Performing a test and interpreting the results
Make sure your home test is cleared by the Food and Drug Administration and follow the manufacturer’s instructions exactly, from storage to sample collection to expiration. So far, the FDA-cleared over-the-counter rapid tests use nasal swabs, but don’t require you to go very deep into the nose. Some require mixing the solution and/or placing three, four or six drops on a card, but all are designed for adults who are not health workers.
Rapid tests are very reliable if they come back positive, but if they register a negative, a confirmatory PCR test may be needed at least 24 hours later. So if you test positive, especially if symptomatic, it’s safe to assume you have COVID-19 and should self-quarantine per CDC guidelines.
In contrast, negative results may be less precise and should be interpreted with a tiered approach.
If you are symptomatic but test negative, a false negative is possible. Negative tests should also be interpreted with caution if you have had known COVID contact or possible exposure, such as travel.

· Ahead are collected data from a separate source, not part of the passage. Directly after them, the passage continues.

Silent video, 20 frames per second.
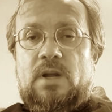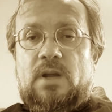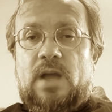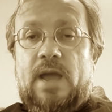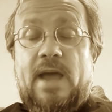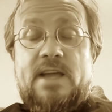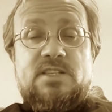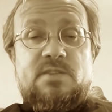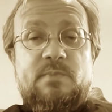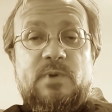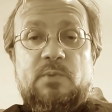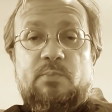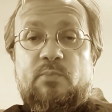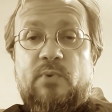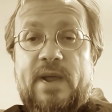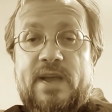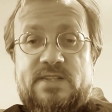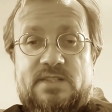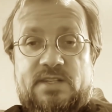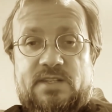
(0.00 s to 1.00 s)
has been
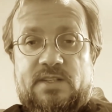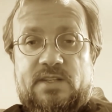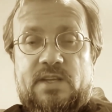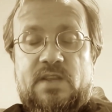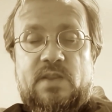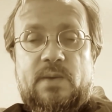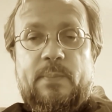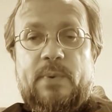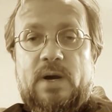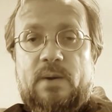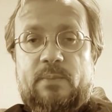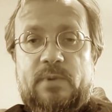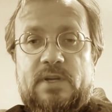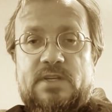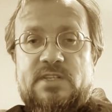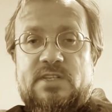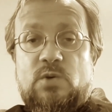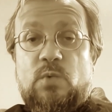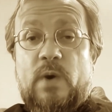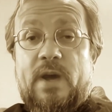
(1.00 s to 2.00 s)
present in the public
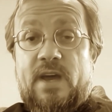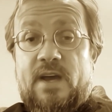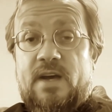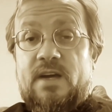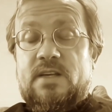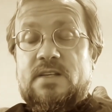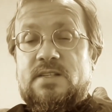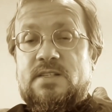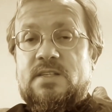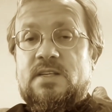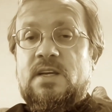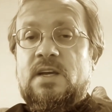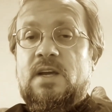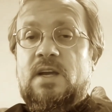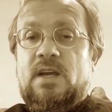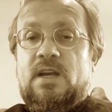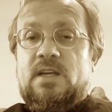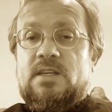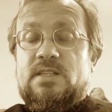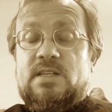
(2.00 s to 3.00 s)
squares
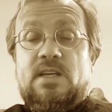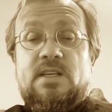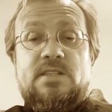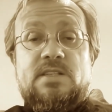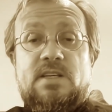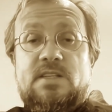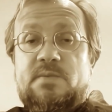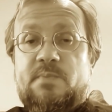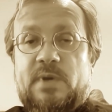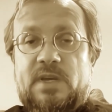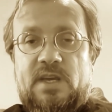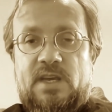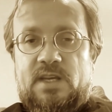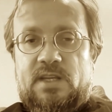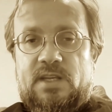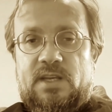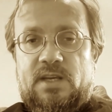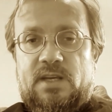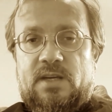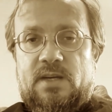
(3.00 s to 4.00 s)
since its
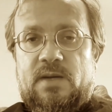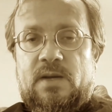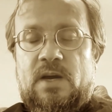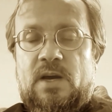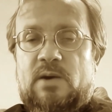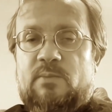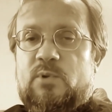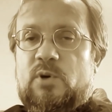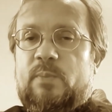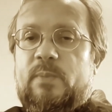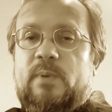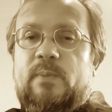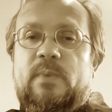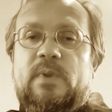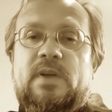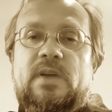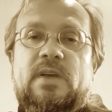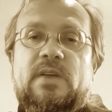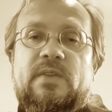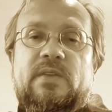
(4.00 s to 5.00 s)
beginning.
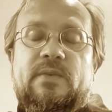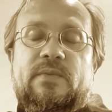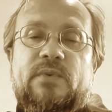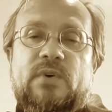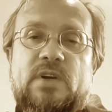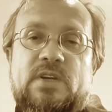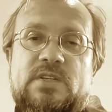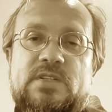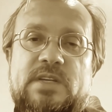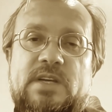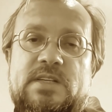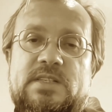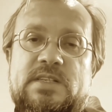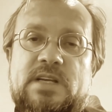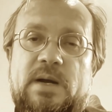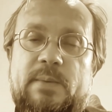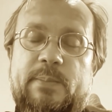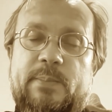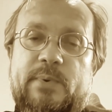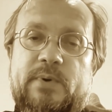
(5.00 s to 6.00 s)
Probably the first
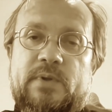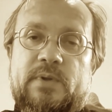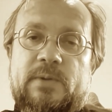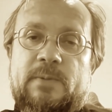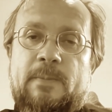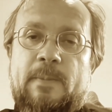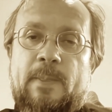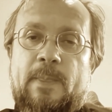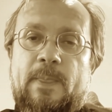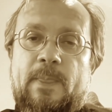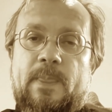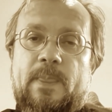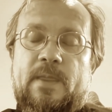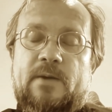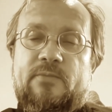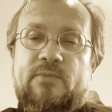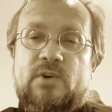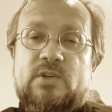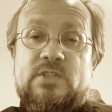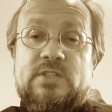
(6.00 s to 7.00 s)
example,
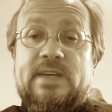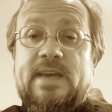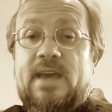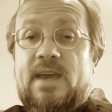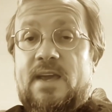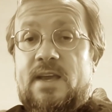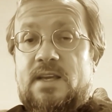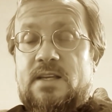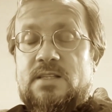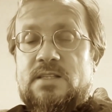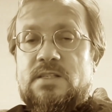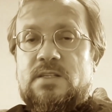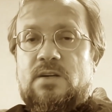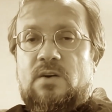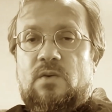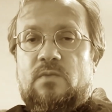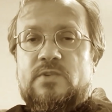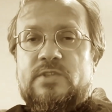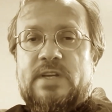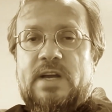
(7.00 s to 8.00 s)
the first case
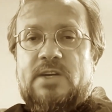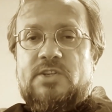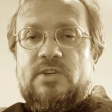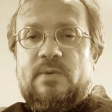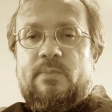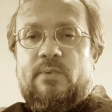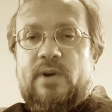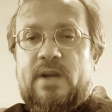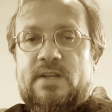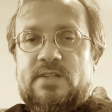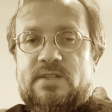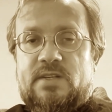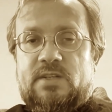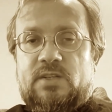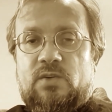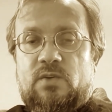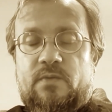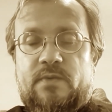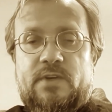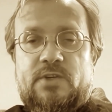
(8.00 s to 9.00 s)
of such a
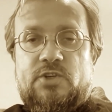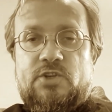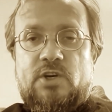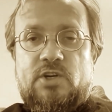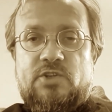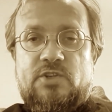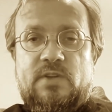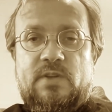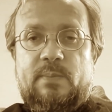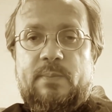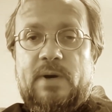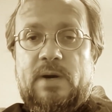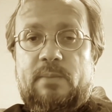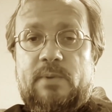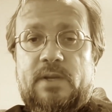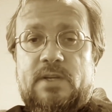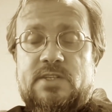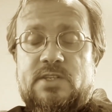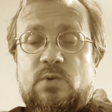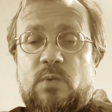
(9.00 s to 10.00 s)
presence of the church in the
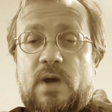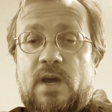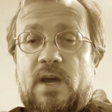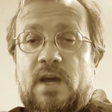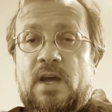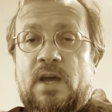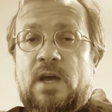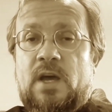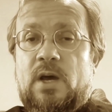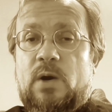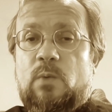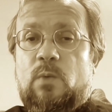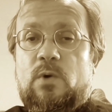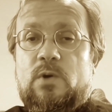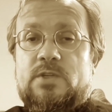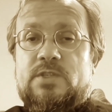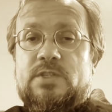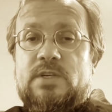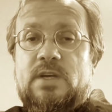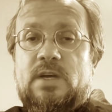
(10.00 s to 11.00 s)
public square
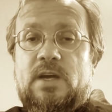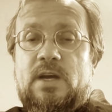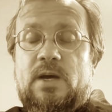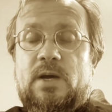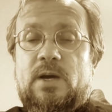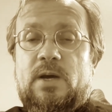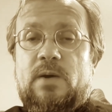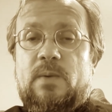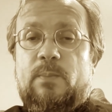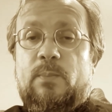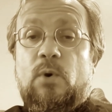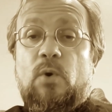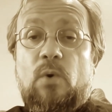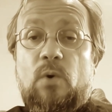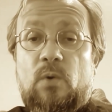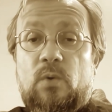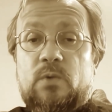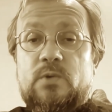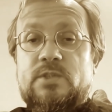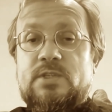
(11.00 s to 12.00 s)
was uh,
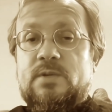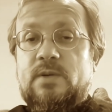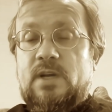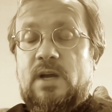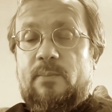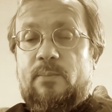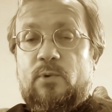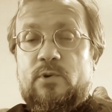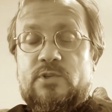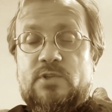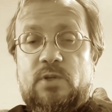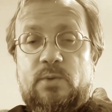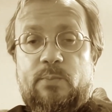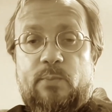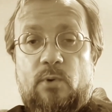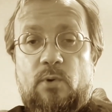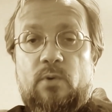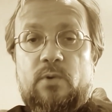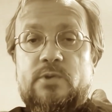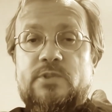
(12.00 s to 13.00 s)
Paul's, Apostle
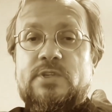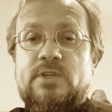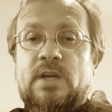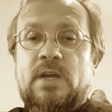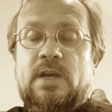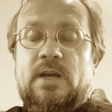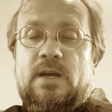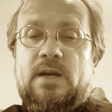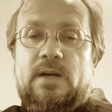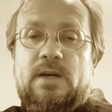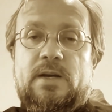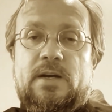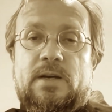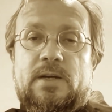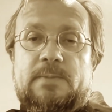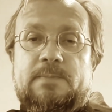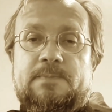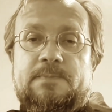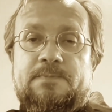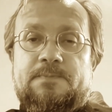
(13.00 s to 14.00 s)
Paul's.
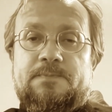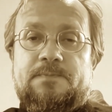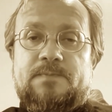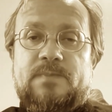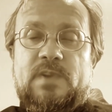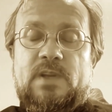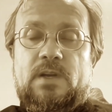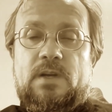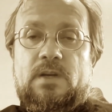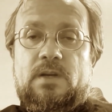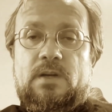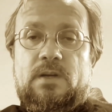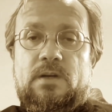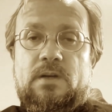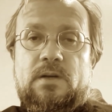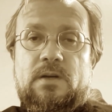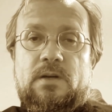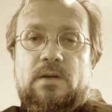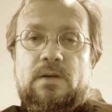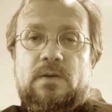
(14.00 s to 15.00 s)
Um,
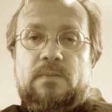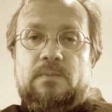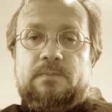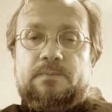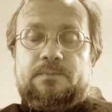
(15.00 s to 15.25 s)
uh,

In this scenario, it is essential to perform serial tests at least 24 hours apart. Follow the specific instructions for your test. Rapid test results can change quickly, so a negative test is only reliable for eight to 12 hours. If quarantining is not possible while you are mass testing, hide and distance as best you can.
You can consider a PCR test if you need more definitive results, although if you’ve had COVID-19 before, a PCR test can be positive for up to three months.
“If I have symptoms and my rapid test is negative, I will do a PCR. If I am asymptomatic and an initial rapid is negative, I will test for two more days at 24-hour intervals and continue to test myself. hide and distance myself as best I can. If I have to be with someone who is high risk or immunocompromised, I would take a PCR test before being with that person,” Bhatt said.
The Biden administration has purchased 1 billion rapid tests, and any American household can order a set of four tests for free through covidtests.gov. Tests are also available at many pharmacies and online shops. Insurance companies are required to reimburse each family member for up to eight over-the-counter rapid tests per month, but consumers must initially pay anywhere from $10 to more than $30 per test.
“While we hope to test as many people as possible, home testing cannot be prohibitively expensive,” said Dr. Simone Wildes, infectious disease specialist at South Shore Health.
While using home testing is a new skill we’re all learning, the key is to take a thoughtful, step-by-step approach based on your risk factors, exposures, symptoms, and possibility of transmission.
“Do your due diligence just like you check the weather. Before we go out, we check if we need a raincoat or an umbrella and take gear to protect ourselves from exposure,” said Dr. Darien Sutton, emergency physician and ABC News contributor.
“We should think of this virus the same way,” he added.
Nitya Rajeshuni, MD, MS, pediatric resident at Children’s Hospital of Philadelphia, University of Pennsylvania, contributes to the ABC News Medical Unit.